Choose something slightly sweet with fruity, juicy qualities

Breakfast is often called the most important meal of the day, so let's start treating it with the same dignity and forethought we do dinner. Breakfast food like quiche, eggs benedict, or crepes can be just as nuanced and classy — if not more so — than something like steak and potatoes. That being said, if you find yourself with a breakfast plate filled with juicy and flavor-packed breakfast sausage, you should absolutely pair it with a glass of wine — specifically, one that's slightly sweet with fruity, juicy qualities.

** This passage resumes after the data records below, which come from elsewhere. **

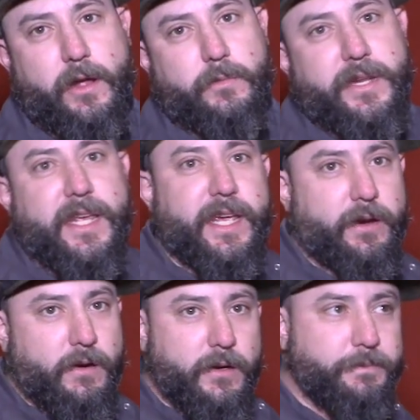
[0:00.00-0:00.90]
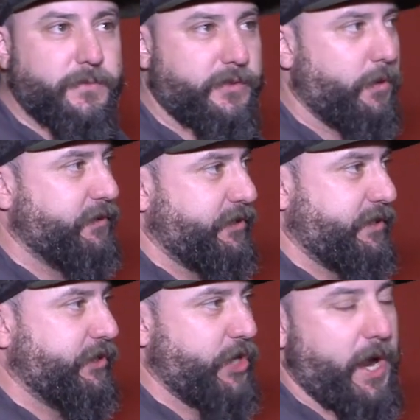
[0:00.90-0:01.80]
element heater. So it's
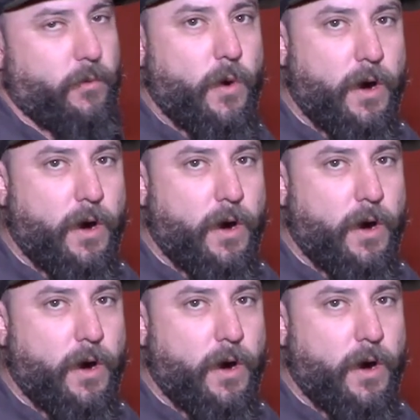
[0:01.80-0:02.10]
just a giant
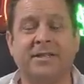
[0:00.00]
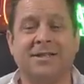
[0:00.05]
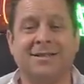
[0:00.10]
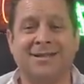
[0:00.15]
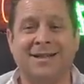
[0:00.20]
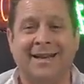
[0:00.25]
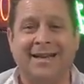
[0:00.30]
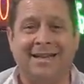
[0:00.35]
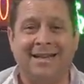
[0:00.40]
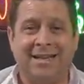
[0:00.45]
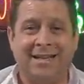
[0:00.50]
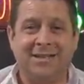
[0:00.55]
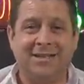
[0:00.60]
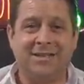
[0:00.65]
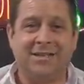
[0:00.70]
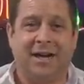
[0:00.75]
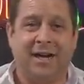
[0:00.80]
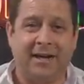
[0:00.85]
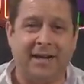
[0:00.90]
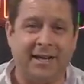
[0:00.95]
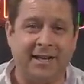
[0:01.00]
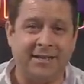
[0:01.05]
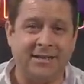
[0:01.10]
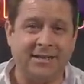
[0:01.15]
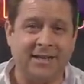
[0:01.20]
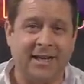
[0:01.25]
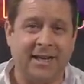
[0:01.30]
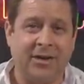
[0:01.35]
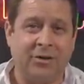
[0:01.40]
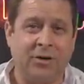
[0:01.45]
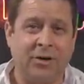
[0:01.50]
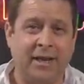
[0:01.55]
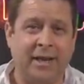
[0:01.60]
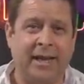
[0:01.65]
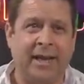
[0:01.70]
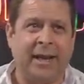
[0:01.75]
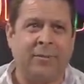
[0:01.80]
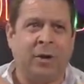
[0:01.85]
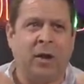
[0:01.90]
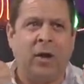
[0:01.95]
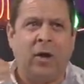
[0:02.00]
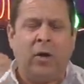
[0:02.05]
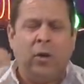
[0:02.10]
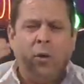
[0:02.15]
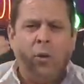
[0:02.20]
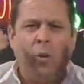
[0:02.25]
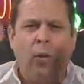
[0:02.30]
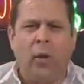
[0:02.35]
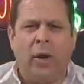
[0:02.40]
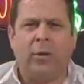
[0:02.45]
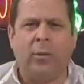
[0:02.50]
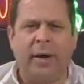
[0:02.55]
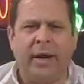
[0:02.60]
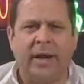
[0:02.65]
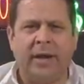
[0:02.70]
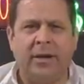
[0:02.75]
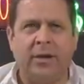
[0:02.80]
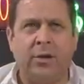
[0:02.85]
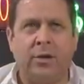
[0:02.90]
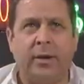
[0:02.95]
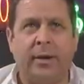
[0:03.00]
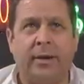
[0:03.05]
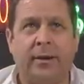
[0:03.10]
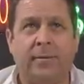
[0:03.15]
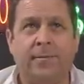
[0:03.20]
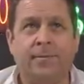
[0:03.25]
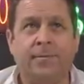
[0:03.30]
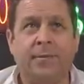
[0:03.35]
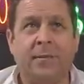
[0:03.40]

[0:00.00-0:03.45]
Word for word: light socket security camera? What are we going to do here?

According to Davenport, breakfast sausages tend to have a touch of sweetness to them, whether it's because they've been flavored with maple or fennel, which lends a soft, licorice flavor. It is this mild yet delectable taste that makes the classic breakfast sausage perfect for pairing with a bottle of wine that will complement its aromatics. The beverage director suggests trying a rich-flavored white wine, like a Chenin Blanc from Vouvray, that exhibits some fruity, warm characteristics. If you tend to shy away from white varietals, a good option for a red wine pairing would be something juicy and fruity, like a glass of Grenache.

No matter if you're a white or red fan, there is a way to start your morning off right with a plate full of protein and need a little something to enhance the dining experience.